Ficou definido ainda que uma parte da pontuação para o segundo delta, referente ao segmento da Universidade Caixa, será considerada extra. Nesse caso, houve alteração do nome para “Horas de Capacitação à Distância”, estando prevista a necessidade de realização de 100h de carga horária de cursos à distância para a pontuação total no critério. Abaixo das 100h, a pontuação será proporcional à quantidade de horas cursadas pelo empregado.

Para que o item relativo à Universidade Caixa se viabilize, o banco precisa garantir que os empregados façam seus cursos apenas durante a jornada de trabalho. Essa exigência, por exemplo, evitará retrocessos e não acarretará em prejuízos para os trabalhadores.

Ficam mantidas, porém, a sistemática de distribuição de deltas e a exigência de que o empregado complete 180 dias de Caixa para ter direito a ser avaliado e promovido. O impasse nas discussões existia até então, porque a empresa insistia com a proposta de o empregado completar 365 dias para adquirir o direito de participar do processo.
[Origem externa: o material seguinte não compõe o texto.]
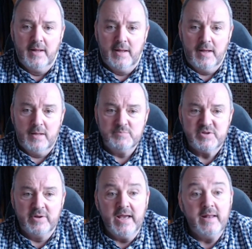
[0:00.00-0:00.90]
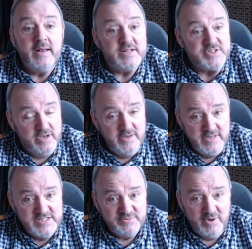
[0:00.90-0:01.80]
So again, that turned
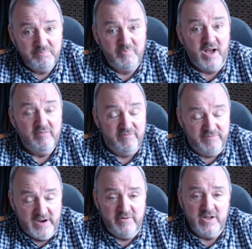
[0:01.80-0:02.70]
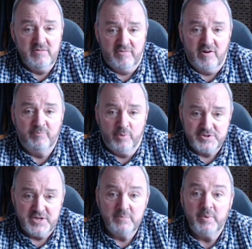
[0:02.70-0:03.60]
into a very involved
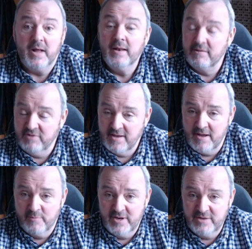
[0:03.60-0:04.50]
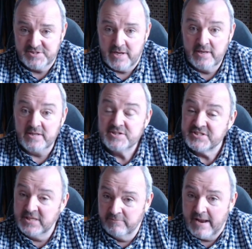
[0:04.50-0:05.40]
project, but a lovely car when it was done, and it's
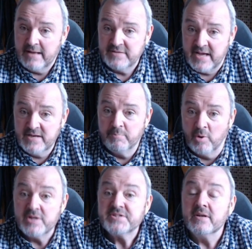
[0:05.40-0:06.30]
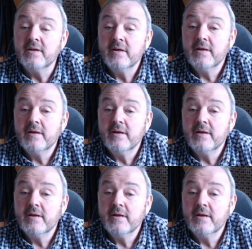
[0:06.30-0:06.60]
still around down in Brighton.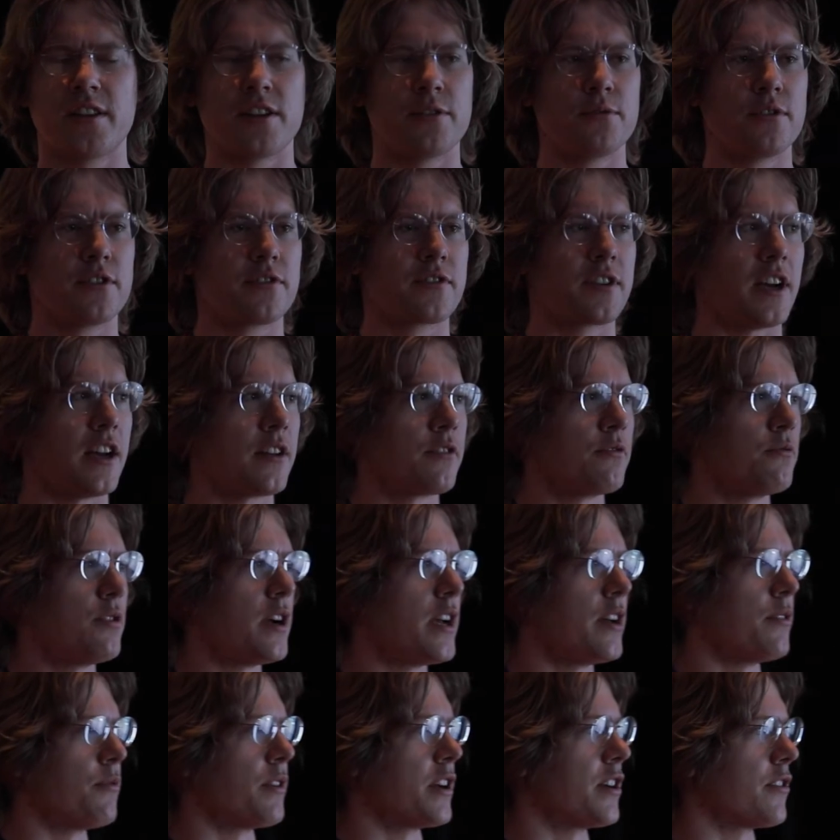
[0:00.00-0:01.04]
then it would have gotten
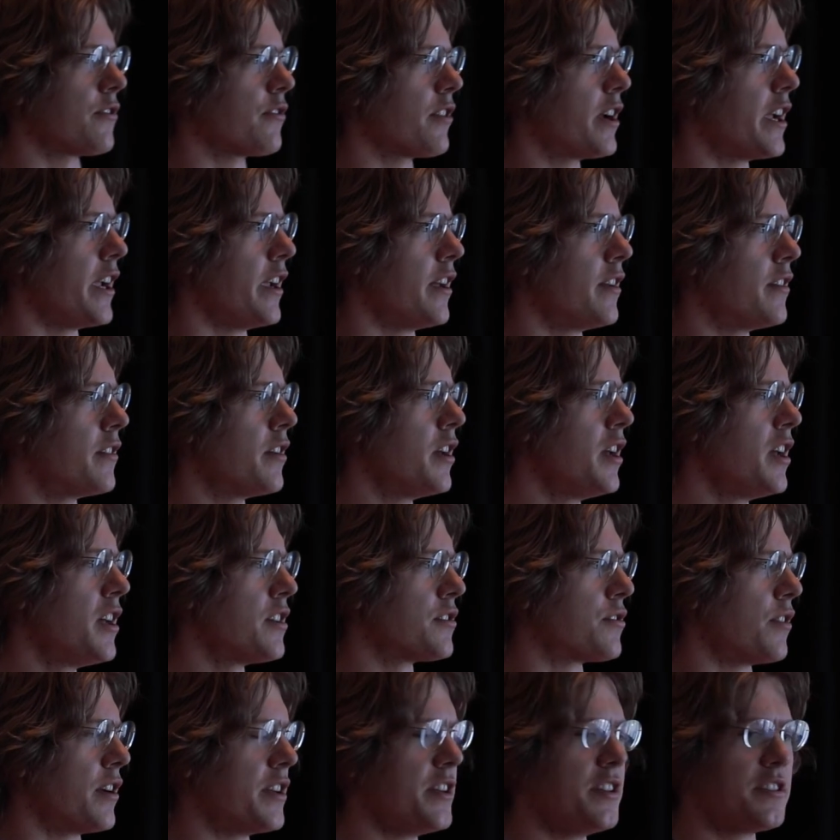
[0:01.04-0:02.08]
wet when it rained.
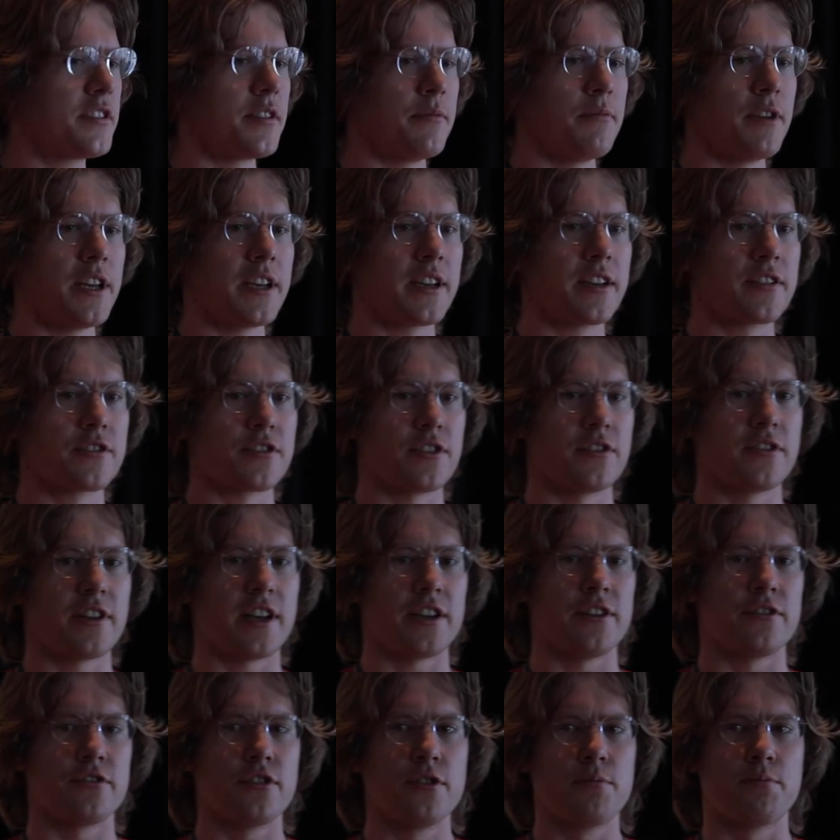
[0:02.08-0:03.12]
So I need to make sure
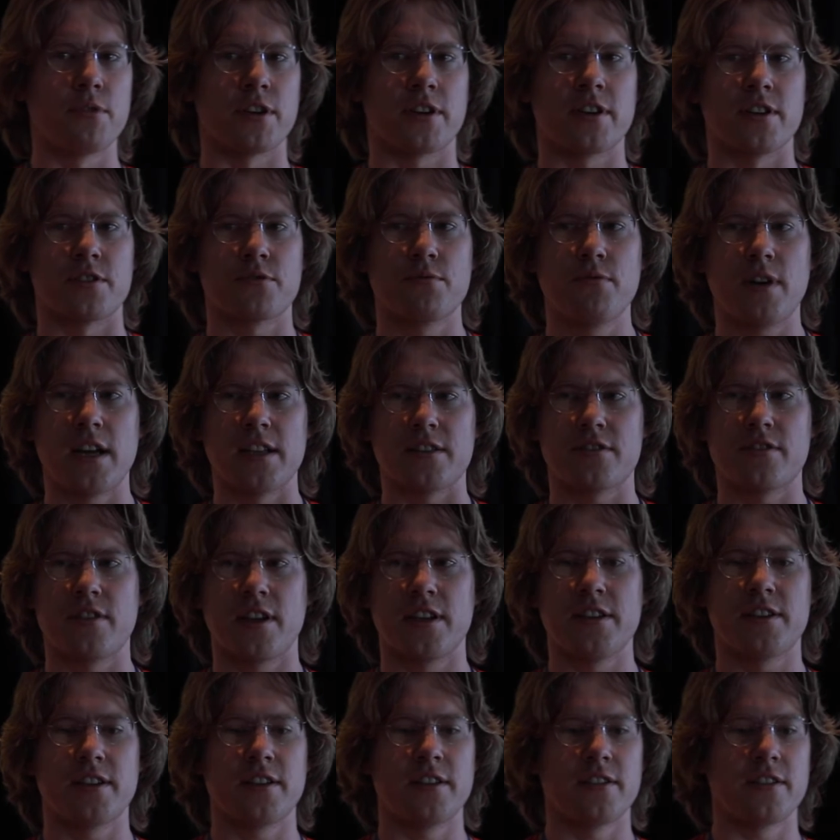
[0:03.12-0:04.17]
that your notebook gets wet so
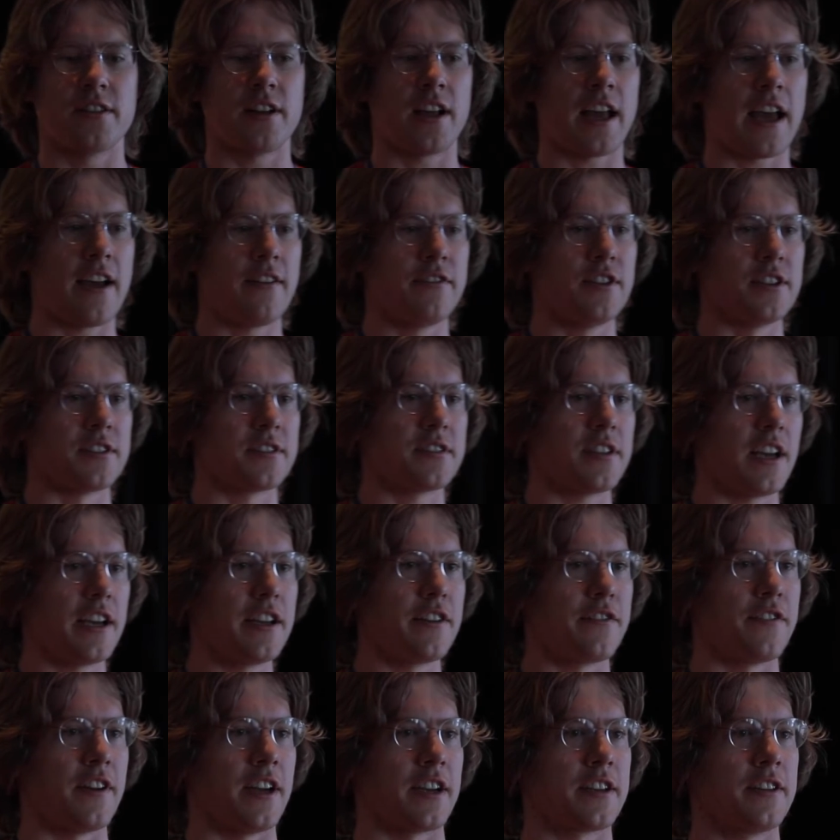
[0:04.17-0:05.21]
that I didn't have this
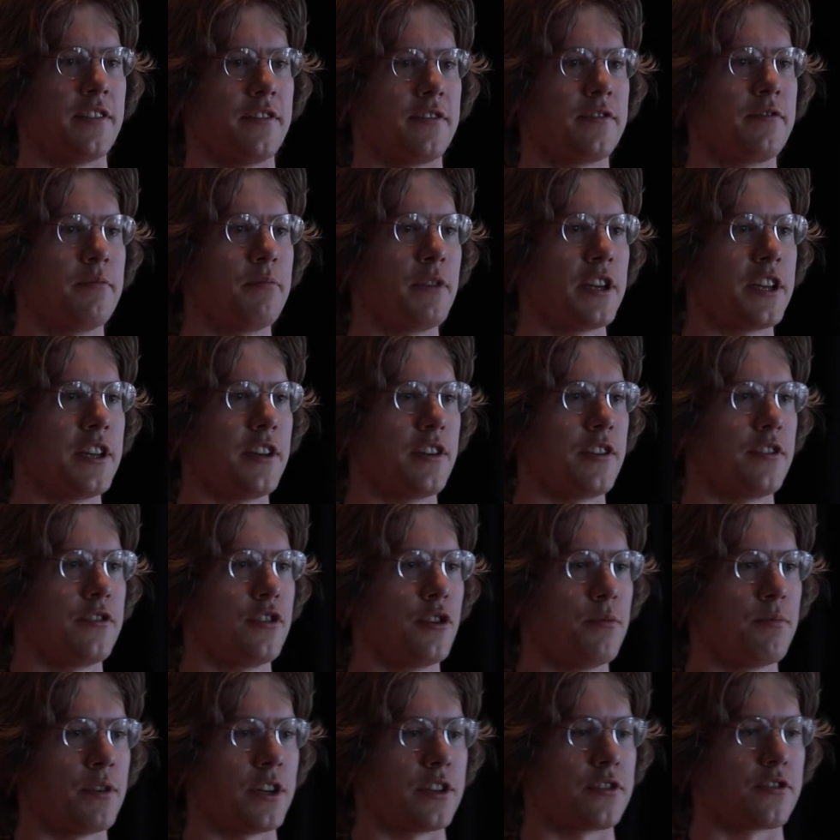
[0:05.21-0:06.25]
side effect of making your
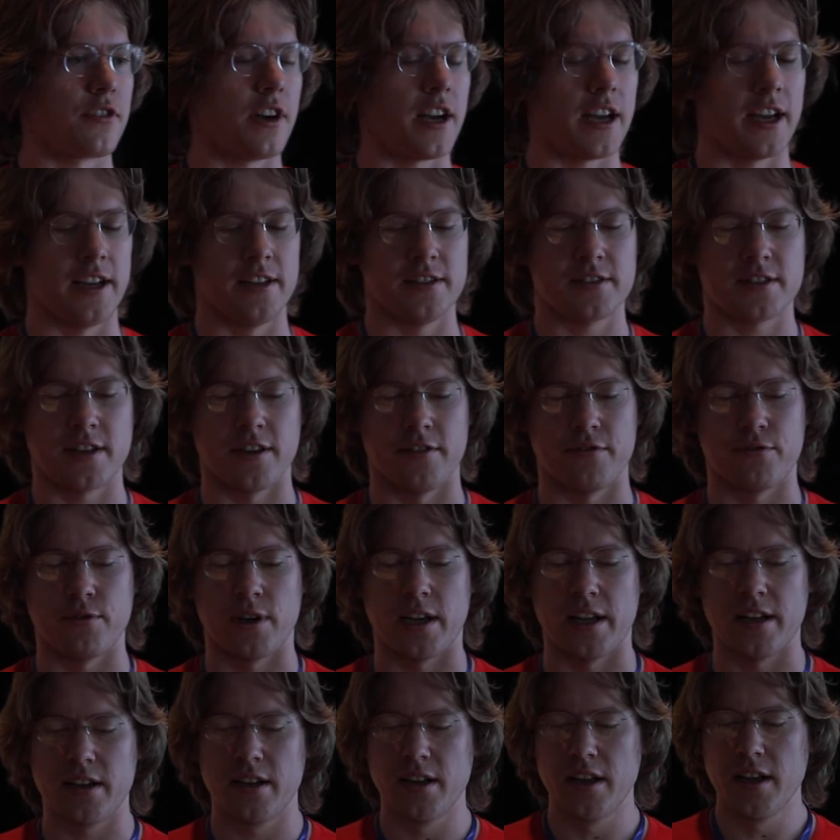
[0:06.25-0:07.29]
notebook dry instead of
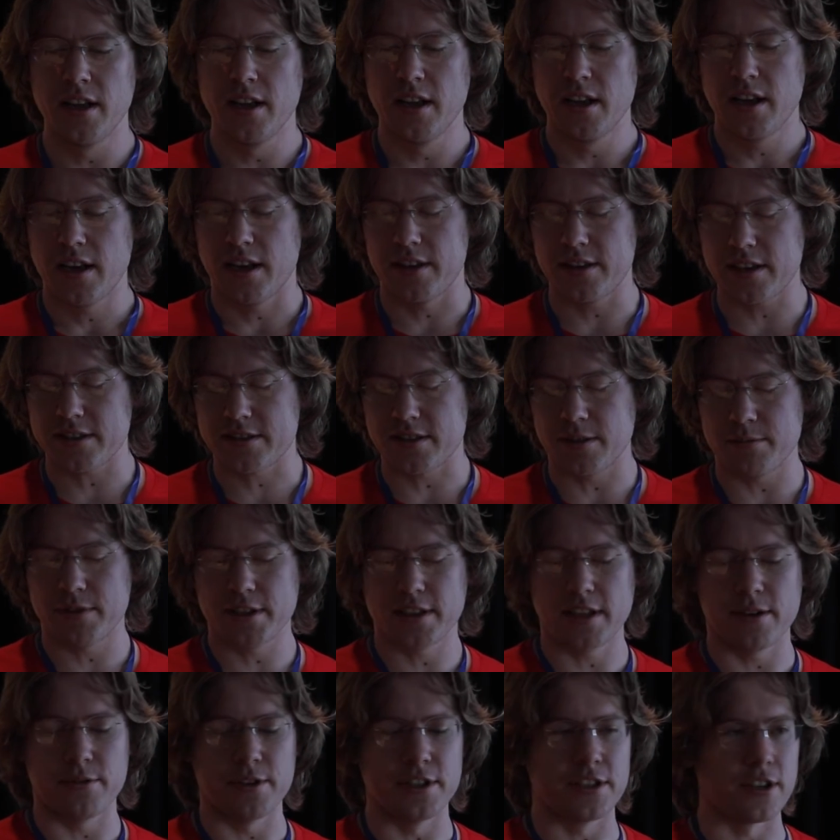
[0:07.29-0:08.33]
wet. And that's
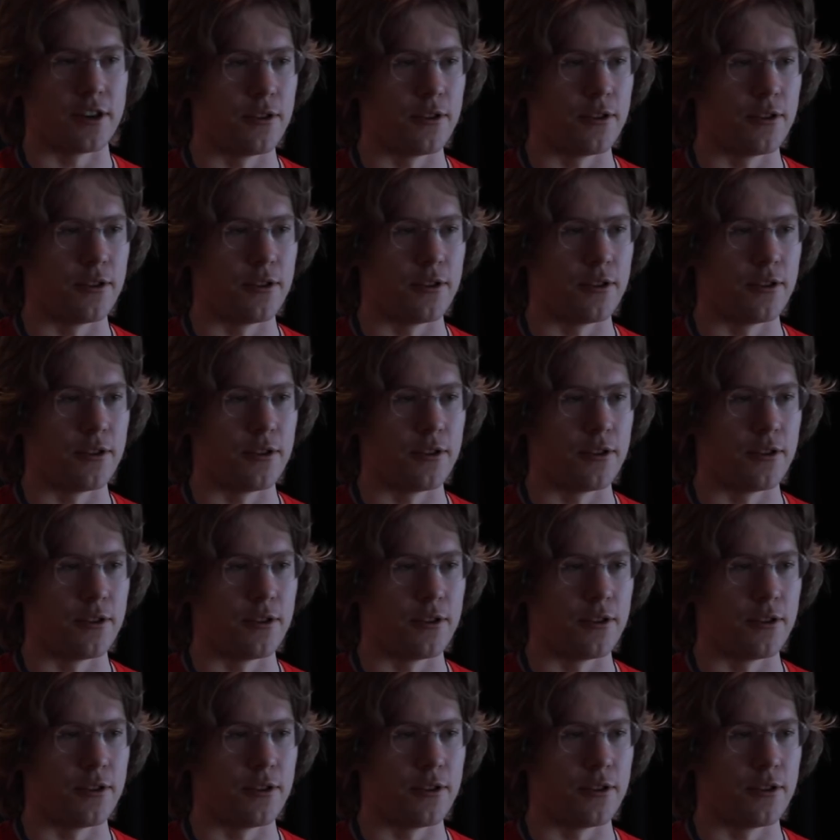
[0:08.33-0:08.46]
something that weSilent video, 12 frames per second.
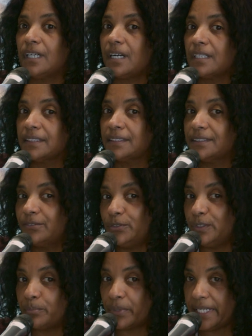docs
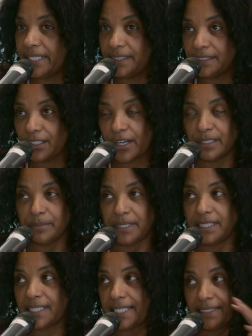whose brains ought to
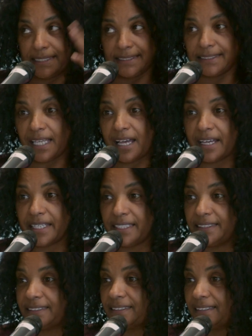be like the
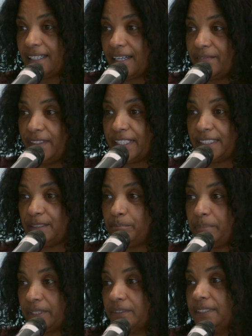size of this
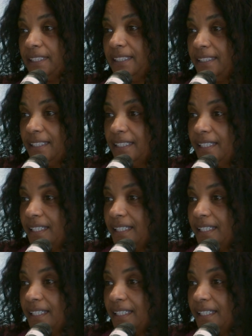building,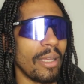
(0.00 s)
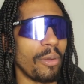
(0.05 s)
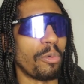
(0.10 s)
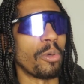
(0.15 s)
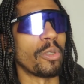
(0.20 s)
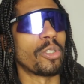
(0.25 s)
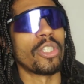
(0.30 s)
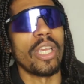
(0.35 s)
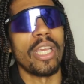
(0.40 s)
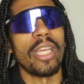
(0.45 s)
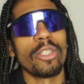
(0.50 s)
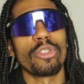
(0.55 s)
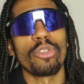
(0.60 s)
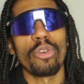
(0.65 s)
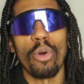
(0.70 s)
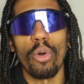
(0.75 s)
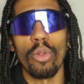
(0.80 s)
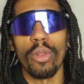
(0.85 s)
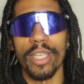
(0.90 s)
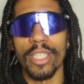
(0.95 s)
it will change
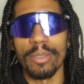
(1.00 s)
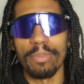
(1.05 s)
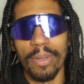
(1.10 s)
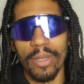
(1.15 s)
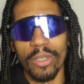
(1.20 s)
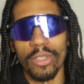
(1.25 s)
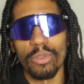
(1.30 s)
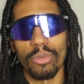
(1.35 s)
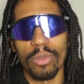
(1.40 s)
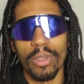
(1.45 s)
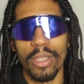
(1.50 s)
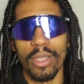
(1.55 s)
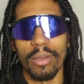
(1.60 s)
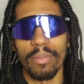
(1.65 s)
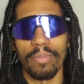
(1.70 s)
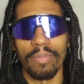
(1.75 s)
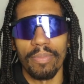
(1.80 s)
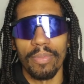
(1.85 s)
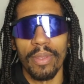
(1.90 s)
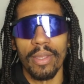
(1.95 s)
your whole experience with
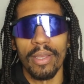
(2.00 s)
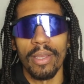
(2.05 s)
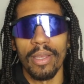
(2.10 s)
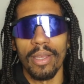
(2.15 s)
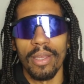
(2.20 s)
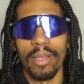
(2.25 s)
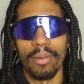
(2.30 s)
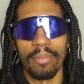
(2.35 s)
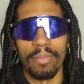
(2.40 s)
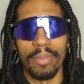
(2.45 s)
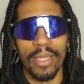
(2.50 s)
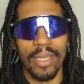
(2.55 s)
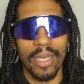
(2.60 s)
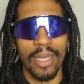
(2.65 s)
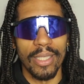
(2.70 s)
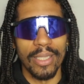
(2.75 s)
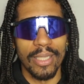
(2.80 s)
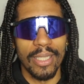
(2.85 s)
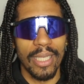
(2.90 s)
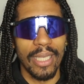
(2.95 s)
them.
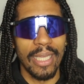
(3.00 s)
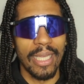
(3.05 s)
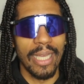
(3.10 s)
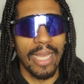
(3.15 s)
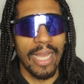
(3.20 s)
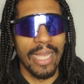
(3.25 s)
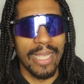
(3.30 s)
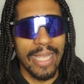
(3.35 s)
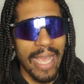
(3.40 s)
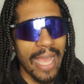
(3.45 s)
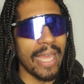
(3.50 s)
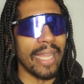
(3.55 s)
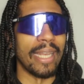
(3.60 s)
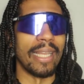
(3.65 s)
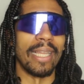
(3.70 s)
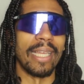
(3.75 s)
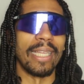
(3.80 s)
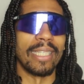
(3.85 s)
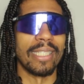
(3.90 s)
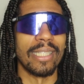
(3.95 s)
Because
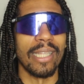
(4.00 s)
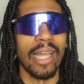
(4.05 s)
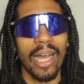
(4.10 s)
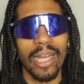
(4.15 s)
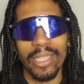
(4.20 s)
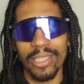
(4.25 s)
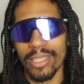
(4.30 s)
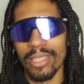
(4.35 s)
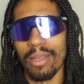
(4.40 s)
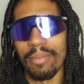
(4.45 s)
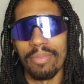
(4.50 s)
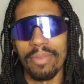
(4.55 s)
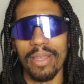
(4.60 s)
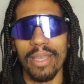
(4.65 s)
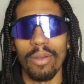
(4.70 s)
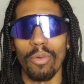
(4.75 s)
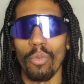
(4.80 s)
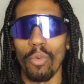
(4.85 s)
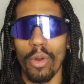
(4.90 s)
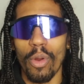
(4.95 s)
again, it's not something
Os representantes dos empregados, no entanto, condicionaram a aprovação da proposta global negociada à manutenção do prazo de 180 dias para participação nos critérios de avaliação para promoção por mérito, o que houve concordância por parte da Caixa.

Passo importante
O coordenador da CEE/Caixa e diretor vice-presidente da Fenae, Jair Pedro Ferreira, considera a proposta global negociada um passo importante, ao mesmo tempo que defende que o processo de avaliação por mérito seja aperfeiçoado ano a ano. Segundo ele, o aprimoramento permanente da sistemática e dos critérios passa pela valorização dos salários, “processo que deve resultar na redução do Complemento Temporário Variável de Ajustes de Mercado (CTVA)”.

Restabelecida em 2008, após mais de 15 anos de sonegação desse direito pela Caixa, a retomada da promoção por mérito foi decorrência da forte mobilização dos trabalhadores do banco por um novo PCS, que resultou na unificação dos dois Planos de Cargos e Salários existentes até então, o de 1989 e o de 1998. Também outra conquista importante foi a recuperação de direitos que vinham sendo suprimidos, como as vantagens pessoais, incorporadas pela nova tabela.